YOUR OBJECTIVE —
Please take the records that follow and repeat exactly the lines starting with the line with "Video frames at 24" and going on through the line with "Lip reading: they".

Dataset entries:

□ □ □ □

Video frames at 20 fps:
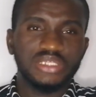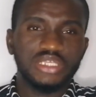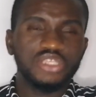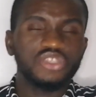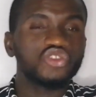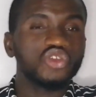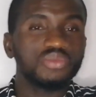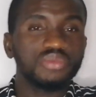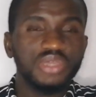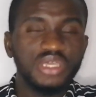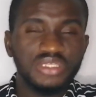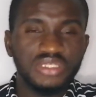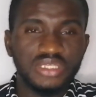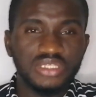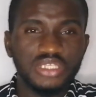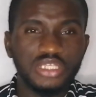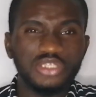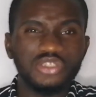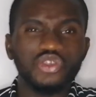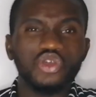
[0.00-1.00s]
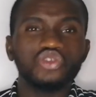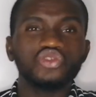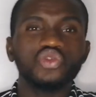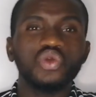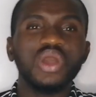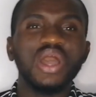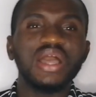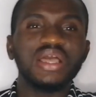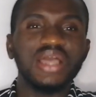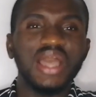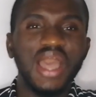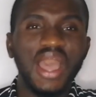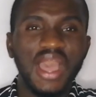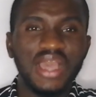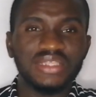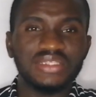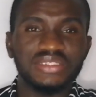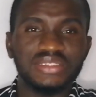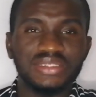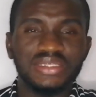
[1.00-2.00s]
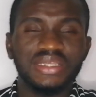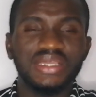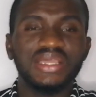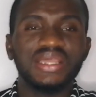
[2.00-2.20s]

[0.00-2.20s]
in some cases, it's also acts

□ □ □ □

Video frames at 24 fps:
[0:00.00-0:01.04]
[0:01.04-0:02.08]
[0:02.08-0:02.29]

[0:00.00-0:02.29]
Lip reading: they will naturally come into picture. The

□ □ □ □

EXPECTED OUTPUT —
Video frames at 24 fps:
[0:00.00-0:01.04]
[0:01.04-0:02.08]
[0:02.08-0:02.29]

[0:00.00-0:02.29]
Lip reading: they will naturally come into picture. The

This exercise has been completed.